- **Stored data entries**:
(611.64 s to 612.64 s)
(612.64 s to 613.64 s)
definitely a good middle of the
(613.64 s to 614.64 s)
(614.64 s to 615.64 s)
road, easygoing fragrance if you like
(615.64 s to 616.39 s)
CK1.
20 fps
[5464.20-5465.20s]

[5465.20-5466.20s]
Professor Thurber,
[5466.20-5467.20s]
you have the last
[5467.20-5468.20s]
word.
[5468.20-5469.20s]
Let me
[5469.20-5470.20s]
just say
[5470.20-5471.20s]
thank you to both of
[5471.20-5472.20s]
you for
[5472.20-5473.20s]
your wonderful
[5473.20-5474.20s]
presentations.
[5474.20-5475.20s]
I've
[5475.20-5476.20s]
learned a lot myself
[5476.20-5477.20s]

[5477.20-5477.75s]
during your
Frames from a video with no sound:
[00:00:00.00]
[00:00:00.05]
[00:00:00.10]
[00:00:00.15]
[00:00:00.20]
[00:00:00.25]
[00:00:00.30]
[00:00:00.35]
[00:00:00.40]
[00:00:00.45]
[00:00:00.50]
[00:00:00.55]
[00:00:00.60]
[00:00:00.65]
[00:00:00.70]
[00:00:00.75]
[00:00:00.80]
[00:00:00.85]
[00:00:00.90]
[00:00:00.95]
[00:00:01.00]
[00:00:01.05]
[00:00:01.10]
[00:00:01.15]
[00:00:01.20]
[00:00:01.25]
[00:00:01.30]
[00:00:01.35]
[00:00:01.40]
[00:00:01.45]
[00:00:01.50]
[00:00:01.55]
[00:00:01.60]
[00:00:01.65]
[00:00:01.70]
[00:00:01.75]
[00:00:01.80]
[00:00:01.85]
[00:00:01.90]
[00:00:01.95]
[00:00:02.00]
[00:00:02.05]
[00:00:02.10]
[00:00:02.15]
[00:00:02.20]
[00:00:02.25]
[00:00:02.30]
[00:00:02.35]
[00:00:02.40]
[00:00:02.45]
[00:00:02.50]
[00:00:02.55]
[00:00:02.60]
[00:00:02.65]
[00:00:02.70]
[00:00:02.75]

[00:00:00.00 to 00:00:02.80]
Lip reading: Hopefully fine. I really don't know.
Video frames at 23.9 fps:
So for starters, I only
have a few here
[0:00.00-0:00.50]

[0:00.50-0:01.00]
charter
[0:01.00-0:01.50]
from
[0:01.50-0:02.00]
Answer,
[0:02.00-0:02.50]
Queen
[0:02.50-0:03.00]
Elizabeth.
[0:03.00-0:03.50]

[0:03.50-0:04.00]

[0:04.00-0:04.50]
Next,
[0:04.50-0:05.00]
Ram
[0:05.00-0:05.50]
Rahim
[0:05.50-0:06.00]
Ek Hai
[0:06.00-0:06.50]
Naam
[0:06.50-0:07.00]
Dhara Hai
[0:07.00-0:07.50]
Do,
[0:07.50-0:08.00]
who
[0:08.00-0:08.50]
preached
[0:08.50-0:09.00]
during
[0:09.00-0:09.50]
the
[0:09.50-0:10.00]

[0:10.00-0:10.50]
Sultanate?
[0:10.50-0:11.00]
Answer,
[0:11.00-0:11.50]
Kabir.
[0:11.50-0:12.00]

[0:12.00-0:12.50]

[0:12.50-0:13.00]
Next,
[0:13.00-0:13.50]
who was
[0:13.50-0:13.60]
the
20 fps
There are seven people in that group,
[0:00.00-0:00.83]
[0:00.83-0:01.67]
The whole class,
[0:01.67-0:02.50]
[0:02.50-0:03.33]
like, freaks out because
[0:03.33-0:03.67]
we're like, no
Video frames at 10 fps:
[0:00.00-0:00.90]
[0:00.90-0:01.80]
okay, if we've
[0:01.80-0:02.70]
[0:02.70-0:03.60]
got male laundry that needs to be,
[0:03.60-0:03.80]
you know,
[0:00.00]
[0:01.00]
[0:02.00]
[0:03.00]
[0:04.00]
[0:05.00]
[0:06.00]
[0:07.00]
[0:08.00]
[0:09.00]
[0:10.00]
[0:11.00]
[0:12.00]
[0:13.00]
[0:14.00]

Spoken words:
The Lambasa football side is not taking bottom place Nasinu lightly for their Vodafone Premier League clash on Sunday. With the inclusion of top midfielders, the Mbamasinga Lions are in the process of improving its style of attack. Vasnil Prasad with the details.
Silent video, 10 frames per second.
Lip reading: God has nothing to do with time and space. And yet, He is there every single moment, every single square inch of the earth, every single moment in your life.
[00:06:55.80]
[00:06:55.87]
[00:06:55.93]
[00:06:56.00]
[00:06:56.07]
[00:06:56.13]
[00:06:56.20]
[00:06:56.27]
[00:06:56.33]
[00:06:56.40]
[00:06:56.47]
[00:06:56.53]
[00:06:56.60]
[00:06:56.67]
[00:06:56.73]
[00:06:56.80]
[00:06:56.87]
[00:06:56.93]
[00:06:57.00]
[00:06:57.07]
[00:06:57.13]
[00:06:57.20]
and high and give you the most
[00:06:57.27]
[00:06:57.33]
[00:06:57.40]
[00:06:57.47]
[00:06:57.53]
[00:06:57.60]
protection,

- **Exercise brief**: In the records above, find the line containing "[0:08.50-0:09.00]" and print it and every later line exactly, through the last one.

- **Your response**:
[0:08.50-0:09.00]
during
[0:09.00-0:09.50]
the
[0:09.50-0:10.00]

[0:10.00-0:10.50]
Sultanate?
[0:10.50-0:11.00]
Answer,
[0:11.00-0:11.50]
Kabir.
[0:11.50-0:12.00]

[0:12.00-0:12.50]

[0:12.50-0:13.00]
Next,
[0:13.00-0:13.50]
who was
[0:13.50-0:13.60]
the
20 fps
There are seven people in that group,
[0:00.00-0:00.83]
[0:00.83-0:01.67]
The whole class,
[0:01.67-0:02.50]
[0:02.50-0:03.33]
like, freaks out because
[0:03.33-0:03.67]
we're like, no
Video frames at 10 fps:
[0:00.00-0:00.90]
[0:00.90-0:01.80]
okay, if we've
[0:01.80-0:02.70]
[0:02.70-0:03.60]
got male laundry that needs to be,
[0:03.60-0:03.80]
you know,
[0:00.00]
[0:01.00]
[0:02.00]
[0:03.00]
[0:04.00]
[0:05.00]
[0:06.00]
[0:07.00]
[0:08.00]
[0:09.00]
[0:10.00]
[0:11.00]
[0:12.00]
[0:13.00]
[0:14.00]

Spoken words:
The Lambasa football side is not taking bottom place Nasinu lightly for their Vodafone Premier League clash on Sunday. With the inclusion of top midfielders, the Mbamasinga Lions are in the process of improving its style of attack. Vasnil Prasad with the details.
Silent video, 10 frames per second.
Lip reading: God has nothing to do with time and space. And yet, He is there every single moment, every single square inch of the earth, every single moment in your life.
[00:06:55.80]
[00:06:55.87]
[00:06:55.93]
[00:06:56.00]
[00:06:56.07]
[00:06:56.13]
[00:06:56.20]
[00:06:56.27]
[00:06:56.33]
[00:06:56.40]
[00:06:56.47]
[00:06:56.53]
[00:06:56.60]
[00:06:56.67]
[00:06:56.73]
[00:06:56.80]
[00:06:56.87]
[00:06:56.93]
[00:06:57.00]
[00:06:57.07]
[00:06:57.13]
[00:06:57.20]
and high and give you the most
[00:06:57.27]
[00:06:57.33]
[00:06:57.40]
[00:06:57.47]
[00:06:57.53]
[00:06:57.60]
protection,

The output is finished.